Meredith, D. and Wiggins, G. A. (2005). Comparing pitch spelling algorithms. In Proceedings of the 6th International Conference on Music Information Retrieval (ISMIR 2005), London, 11-15 September 2005. [Online publication]

Meredith, D. (2006). The ps13 pitch spelling algorithm. Journal of New Music Research, 35(2), pp. 121-159. [Online publication]

Meredith, D. (2007). Computing Pitch Names in Tonal Music: A Comparative Analysis of Pitch Spelling Algorithms. D.Phil. dissertation. Faculty of Music, University of Oxford. Defended 2 February 2007, final version approved 10 May 2007. [Full text (PDF, 6.19MB)] [Publication on Oxford University Research Archive]

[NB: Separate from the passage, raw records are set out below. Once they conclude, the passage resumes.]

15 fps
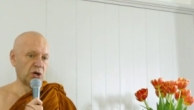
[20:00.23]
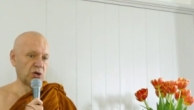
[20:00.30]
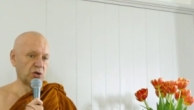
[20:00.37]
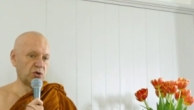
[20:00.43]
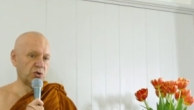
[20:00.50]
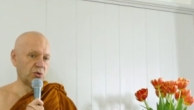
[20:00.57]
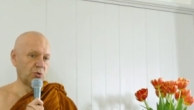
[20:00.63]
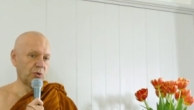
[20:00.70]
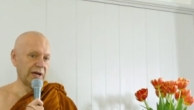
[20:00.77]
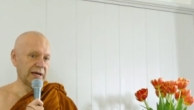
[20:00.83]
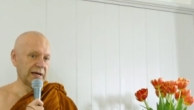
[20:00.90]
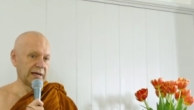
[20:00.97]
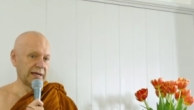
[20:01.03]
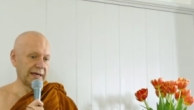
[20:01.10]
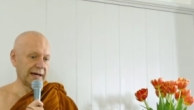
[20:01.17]

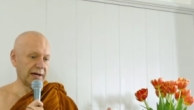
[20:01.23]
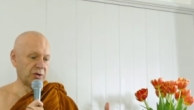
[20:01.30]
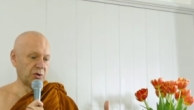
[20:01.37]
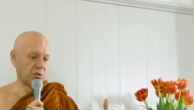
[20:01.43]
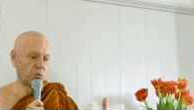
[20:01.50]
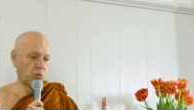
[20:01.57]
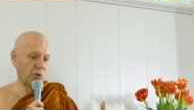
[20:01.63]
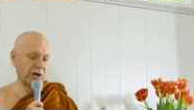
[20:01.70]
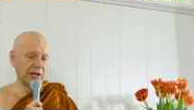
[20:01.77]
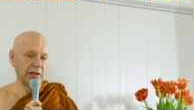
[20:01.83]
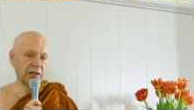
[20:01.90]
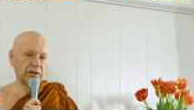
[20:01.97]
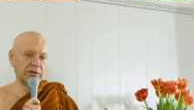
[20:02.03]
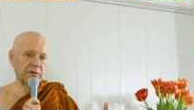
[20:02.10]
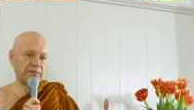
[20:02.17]
doing, yeah, your
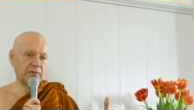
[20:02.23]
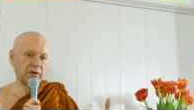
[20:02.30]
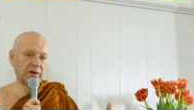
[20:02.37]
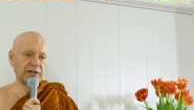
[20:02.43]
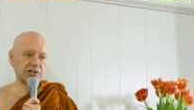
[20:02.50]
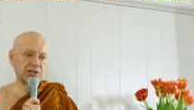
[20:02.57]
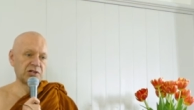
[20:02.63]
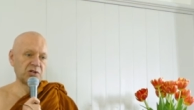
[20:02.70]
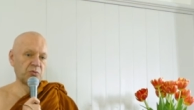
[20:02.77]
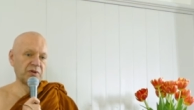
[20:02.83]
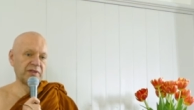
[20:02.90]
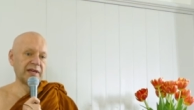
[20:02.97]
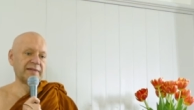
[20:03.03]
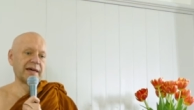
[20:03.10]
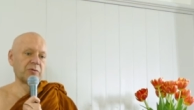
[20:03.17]
will, the volition
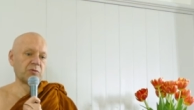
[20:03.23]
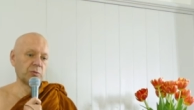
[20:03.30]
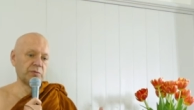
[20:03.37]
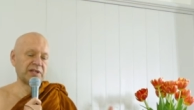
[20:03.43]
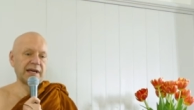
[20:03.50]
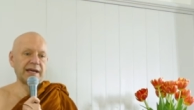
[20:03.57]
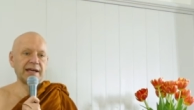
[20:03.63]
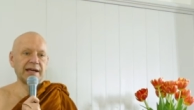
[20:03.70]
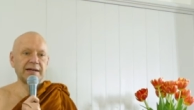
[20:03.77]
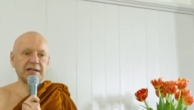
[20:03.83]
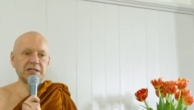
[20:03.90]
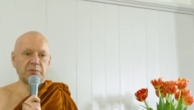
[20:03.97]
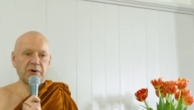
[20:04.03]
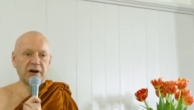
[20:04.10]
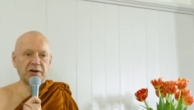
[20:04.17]
within, that will be taken
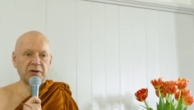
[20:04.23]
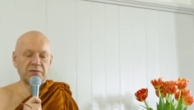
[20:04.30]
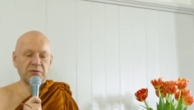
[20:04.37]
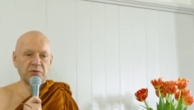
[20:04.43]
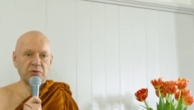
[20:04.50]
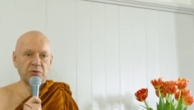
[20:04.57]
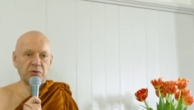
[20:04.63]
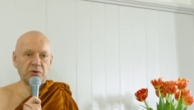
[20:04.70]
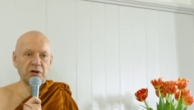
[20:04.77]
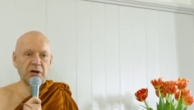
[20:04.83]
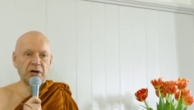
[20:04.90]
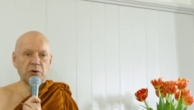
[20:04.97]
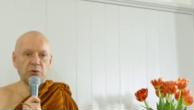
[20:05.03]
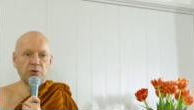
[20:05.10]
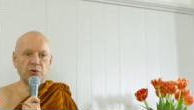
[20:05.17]
as part of who you
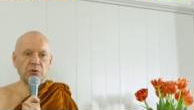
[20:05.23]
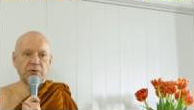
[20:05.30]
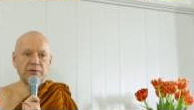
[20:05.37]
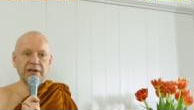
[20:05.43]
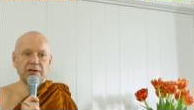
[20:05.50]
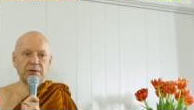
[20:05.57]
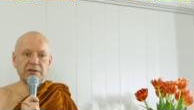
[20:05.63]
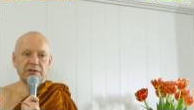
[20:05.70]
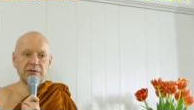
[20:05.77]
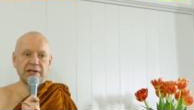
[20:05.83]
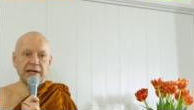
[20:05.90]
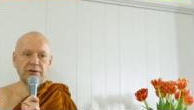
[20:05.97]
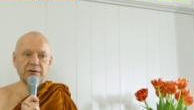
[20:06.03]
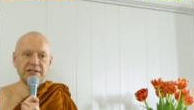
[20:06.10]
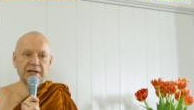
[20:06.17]
who you think you
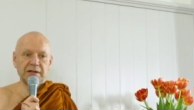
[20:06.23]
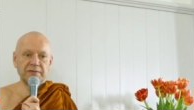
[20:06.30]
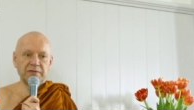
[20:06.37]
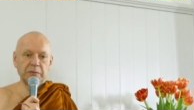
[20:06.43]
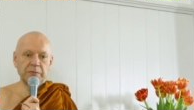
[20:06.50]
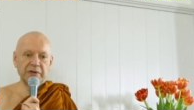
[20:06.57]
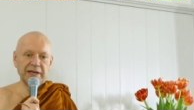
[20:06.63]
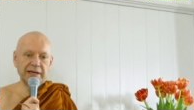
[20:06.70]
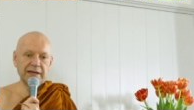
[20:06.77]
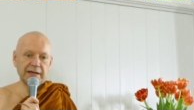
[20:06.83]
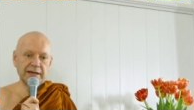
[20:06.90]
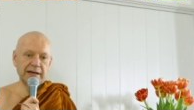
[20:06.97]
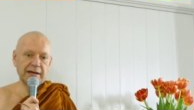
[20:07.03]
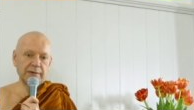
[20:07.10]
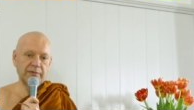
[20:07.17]
take yourself to be,
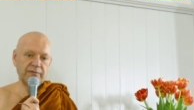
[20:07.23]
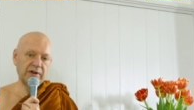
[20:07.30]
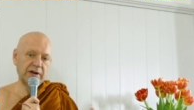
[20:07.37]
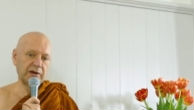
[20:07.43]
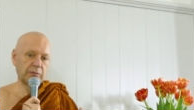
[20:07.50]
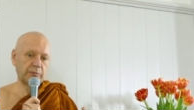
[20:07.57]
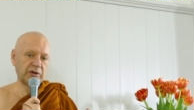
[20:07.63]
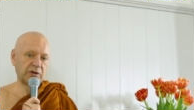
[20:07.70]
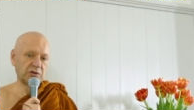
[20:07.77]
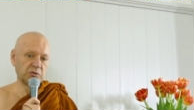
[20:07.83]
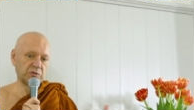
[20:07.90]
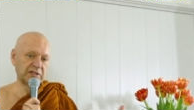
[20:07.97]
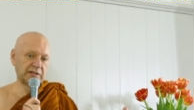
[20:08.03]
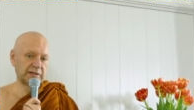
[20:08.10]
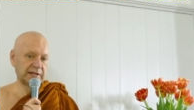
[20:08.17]
yeah, very because
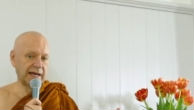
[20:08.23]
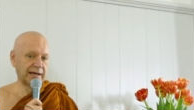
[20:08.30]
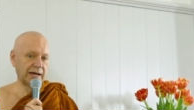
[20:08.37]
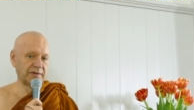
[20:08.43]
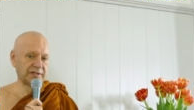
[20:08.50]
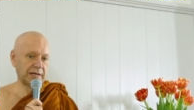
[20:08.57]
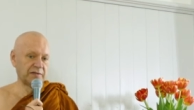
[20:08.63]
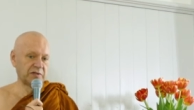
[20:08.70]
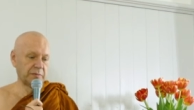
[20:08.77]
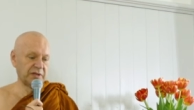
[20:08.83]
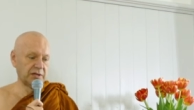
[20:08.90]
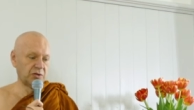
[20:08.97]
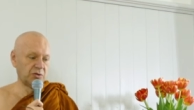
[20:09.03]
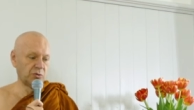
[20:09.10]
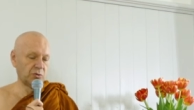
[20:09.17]
we take ourselves to be
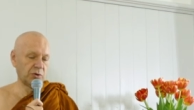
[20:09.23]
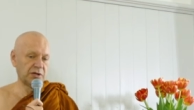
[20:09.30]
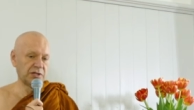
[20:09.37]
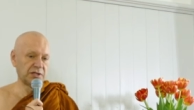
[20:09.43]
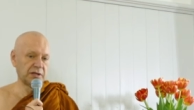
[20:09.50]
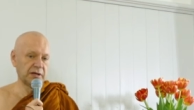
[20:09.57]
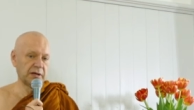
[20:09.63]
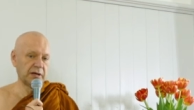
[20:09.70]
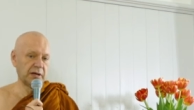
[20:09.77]
the doers. Uh,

Meredith, D. (2007). Optimizing Chew and Chen's pitch spelling algorithm. Computer Music Journal, 31(2), pp. 54-72. [Online publication]

File	Description
opnd-m.zip (771KB)	Clean version of the corpus in OPNDV format. Each file contains a Lisp list of elements. Each element represents either a note in the score or a sequence of tied notes. Each element is itself a list, with the format (o p d v) where o is the onset time in tatums and p is the pitch name in standard ASA format but with "n" for natural, "s" for sharp and "f" for flat (s and f can be repeated any number of times to give multiple sharps or flats). d is the duration in tatums and v is an integer indicating the voice to which the note belongs. In situations where a note starts with the same pitch as another note that is already sounding, the previously started note with the pitch is stopped. This is to ensure that the data can be loaded into Temperley's Melisma system which cannot deal with notes that overlap in this way (for more details see pages 19-20 and pages 342-347 of my dissertation.)
opd.zip (789KB)	Clean version of the corpus in OPD format. Each file contains a Lisp list of elements. Each element represents either a note in the score or a sequence of tied notes. Each element has the format, (o c m d v), where o is the onset time (in tatums), c is the chromatic pitch of the note, m is the morphetic pitch of the note, d is the duration of the note and v is an integer indicating the voice of the note. For more information about chromatic and morphetic pitch, see pages 37-51 of my dissertation. The dissertation also provides algorithms for converting between this "chromamorphetic pitch" encoding and pitch names.
midi.zip (381KB)	Clean corpus in MIDI format using note onsets and durations given in opnd-m-from-nts.zip.
opnd-m-from-nts.zip (817KB)	The same files as in opnd-m.zip, except that durations and onset times are expressed in milliseconds, not tatums. The timing of notes in these files are those used in the MIDI files in midi.zip.
opnd-m-noisy.zip (1MB)	A version of the "8 x 25000" corpus in which the onset times and durations of notes in opnd-m-from-nts.zip have been randomly adjusted by small amounts. The dataset was used to evaluate how robust algorithms were to temporal deviations like the ones that occur in data derived from human performances. For more information see pages 30-31, 332-340 of my dissertation.
opnd-m-noisy-MIDI.zip (801KB)	MIDI files for the noisy version of the "8 x 25000" corpus using the onsets and durations given in opnd-m-noisy.zip.
opd-noisy.zip (967KB)	OPD format files generated from opnd-m-noisy.zip. Onset times and durations are "noisy" and in milliseconds, as in opnd-m-noisy.zip; pitch names are replaced with chromatic pitch and morphetic pitch as in opd.zip. Note that, in these files, each datapoint is on a separate line, and has the format o c m d v with no parentheses (to ease parsing in C-like languages).
opd-from-nts.zip (723KB)	OPD format files generated from opnd-m-from-nts.zip. Onset times and durations are clean and in milliseconds, as in opnd-m-from-nts.zip; pitch names are replaced with chromatic pitch and morphetic pitch as in opd.zip. Note that, in these files, each datapoint is on a separate line, and has the format o c m d v with no parentheses (to ease parsing in C-like languages).